ECLI:NL:GHAMS:2025:3373
Gerechtshof Amsterdam
- Hoger beroep
- Rechtspraak.nl
Vordering tot tussenkomst in hoofdzaak over compensatie vertraagde vlucht KLM
In deze zaak heeft [appellant] een incidentele vordering tot tussenkomst ingesteld in een hoofdzaak tussen een aantal passagiers die compensatie van KLM vorderen vanwege een vertraagde vlucht. De kantonrechter heeft de incidentele vordering tot tussenkomst afgewezen. In een tussenarrest heeft het Gerechtshof Amsterdam geoordeeld dat [appellant] belang heeft bij haar vordering tot tussenkomst, mits deze tijdig is ingesteld en er nog geen eindvonnis is gewezen in de hoofdzaak. Partijen zijn in de gelegenheid gesteld om zich hierover uit te laten. Op 14 januari 2025 is een tussenarrest gewezen waarbij de zaak naar de rol is verwezen voor een akte uitlaten van partijen. KLM heeft zich bij akte uitgelaten en de zaak is tijdens de mondelinge behandeling van 28 augustus 2025 toegelicht door hun advocaten. Uiteindelijk is arrest gevraagd.

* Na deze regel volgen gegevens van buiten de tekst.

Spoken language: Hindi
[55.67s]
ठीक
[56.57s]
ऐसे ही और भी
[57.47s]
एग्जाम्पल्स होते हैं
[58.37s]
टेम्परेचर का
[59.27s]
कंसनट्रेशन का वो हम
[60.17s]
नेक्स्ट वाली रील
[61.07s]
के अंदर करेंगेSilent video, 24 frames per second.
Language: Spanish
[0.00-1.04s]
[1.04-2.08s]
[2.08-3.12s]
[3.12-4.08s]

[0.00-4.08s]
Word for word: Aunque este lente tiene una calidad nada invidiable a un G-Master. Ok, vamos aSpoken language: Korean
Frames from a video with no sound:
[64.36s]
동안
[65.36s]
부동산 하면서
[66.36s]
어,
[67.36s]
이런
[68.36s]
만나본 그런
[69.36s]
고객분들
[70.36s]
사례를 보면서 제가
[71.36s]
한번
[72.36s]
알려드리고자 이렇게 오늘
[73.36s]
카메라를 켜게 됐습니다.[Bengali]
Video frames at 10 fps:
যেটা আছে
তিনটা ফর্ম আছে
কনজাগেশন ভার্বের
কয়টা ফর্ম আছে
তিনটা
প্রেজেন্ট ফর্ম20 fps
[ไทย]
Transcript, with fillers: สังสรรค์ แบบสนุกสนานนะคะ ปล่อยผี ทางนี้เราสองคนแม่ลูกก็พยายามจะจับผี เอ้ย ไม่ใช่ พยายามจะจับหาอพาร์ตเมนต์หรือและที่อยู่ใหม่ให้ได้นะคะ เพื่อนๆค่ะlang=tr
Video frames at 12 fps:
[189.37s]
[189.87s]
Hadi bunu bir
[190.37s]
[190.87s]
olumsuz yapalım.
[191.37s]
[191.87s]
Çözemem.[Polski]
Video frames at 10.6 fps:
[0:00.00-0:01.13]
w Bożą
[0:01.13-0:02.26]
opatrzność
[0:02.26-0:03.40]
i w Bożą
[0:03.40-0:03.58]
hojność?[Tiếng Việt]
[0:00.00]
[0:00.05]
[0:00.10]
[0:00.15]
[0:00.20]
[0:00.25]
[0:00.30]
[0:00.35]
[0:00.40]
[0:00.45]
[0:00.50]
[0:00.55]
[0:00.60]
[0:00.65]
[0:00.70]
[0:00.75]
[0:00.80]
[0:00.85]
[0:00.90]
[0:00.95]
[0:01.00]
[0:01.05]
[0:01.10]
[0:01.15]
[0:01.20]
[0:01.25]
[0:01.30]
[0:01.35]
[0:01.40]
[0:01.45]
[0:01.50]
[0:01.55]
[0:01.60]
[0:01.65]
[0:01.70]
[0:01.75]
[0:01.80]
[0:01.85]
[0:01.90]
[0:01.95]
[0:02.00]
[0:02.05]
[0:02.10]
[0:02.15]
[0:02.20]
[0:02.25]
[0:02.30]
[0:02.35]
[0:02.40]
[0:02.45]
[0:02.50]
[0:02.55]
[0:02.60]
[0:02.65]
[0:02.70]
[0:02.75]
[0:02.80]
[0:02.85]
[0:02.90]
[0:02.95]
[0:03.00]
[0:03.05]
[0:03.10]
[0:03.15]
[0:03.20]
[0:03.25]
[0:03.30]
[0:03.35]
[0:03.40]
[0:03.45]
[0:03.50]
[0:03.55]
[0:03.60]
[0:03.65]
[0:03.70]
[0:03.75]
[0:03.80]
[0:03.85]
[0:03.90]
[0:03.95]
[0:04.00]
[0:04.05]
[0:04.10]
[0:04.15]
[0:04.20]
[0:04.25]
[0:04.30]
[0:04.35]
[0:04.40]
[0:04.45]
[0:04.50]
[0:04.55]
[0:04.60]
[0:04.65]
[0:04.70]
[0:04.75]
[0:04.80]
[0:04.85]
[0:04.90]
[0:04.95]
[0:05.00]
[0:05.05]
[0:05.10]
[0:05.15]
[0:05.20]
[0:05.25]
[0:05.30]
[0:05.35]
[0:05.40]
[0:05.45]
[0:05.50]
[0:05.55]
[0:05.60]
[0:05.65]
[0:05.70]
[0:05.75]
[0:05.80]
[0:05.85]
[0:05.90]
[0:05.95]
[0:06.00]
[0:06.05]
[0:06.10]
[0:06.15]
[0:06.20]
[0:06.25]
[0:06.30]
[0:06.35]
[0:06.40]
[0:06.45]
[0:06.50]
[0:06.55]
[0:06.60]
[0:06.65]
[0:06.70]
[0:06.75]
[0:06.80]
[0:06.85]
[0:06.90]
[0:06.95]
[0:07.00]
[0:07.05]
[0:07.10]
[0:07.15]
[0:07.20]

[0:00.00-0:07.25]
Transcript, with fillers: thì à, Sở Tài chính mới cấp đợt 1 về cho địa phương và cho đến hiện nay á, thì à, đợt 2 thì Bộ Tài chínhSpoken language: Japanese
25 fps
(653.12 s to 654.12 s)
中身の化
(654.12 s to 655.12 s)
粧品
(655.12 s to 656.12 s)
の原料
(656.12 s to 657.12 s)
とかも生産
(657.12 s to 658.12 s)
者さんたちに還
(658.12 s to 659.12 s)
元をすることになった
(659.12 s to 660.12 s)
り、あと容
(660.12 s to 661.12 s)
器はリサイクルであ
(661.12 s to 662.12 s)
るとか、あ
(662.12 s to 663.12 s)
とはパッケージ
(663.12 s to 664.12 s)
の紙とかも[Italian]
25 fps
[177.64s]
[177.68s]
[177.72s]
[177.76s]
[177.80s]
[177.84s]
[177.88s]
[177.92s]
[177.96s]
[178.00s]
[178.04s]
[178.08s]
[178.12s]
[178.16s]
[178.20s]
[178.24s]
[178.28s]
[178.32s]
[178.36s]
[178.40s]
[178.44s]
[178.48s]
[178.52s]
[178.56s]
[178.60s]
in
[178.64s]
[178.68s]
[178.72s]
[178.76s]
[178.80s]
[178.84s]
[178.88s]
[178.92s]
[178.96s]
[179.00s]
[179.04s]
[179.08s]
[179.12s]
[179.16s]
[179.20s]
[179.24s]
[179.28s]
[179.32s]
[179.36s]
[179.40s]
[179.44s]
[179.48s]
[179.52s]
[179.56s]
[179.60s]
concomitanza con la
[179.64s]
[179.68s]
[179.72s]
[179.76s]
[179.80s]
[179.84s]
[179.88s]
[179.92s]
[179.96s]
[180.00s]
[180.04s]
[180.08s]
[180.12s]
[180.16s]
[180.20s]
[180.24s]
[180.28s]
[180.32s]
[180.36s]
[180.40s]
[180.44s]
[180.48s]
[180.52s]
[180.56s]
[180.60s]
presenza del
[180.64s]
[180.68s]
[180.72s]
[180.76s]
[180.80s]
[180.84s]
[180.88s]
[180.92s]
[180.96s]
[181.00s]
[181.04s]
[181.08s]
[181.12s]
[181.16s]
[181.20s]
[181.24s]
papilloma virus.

In de beoordeling heeft het hof vastgesteld dat inmiddels een eindvonnis is gewezen in de hoofdzaak. Dit betekent dat de vordering tot tussenkomst van [appellant] niet toewijsbaar is. Het hof bekrachtigt het bestreden vonnis en veroordeelt [appellant] als de in het ongelijk gestelde partij in de kosten van het hoger beroep. De kosten zijn vastgesteld op € 783 aan verschotten, € 858 aan advocatensalaris en € 178 voor nasalaris, te vermeerderen met € 92 voor nasalaris en de kosten van het betekeningsexploot indien betekening van dit arrest plaatsvindt. Het arrest is uitvoerbaar bij voorraad verklaard en is op 16 december 2025 in het openbaar uitgesproken.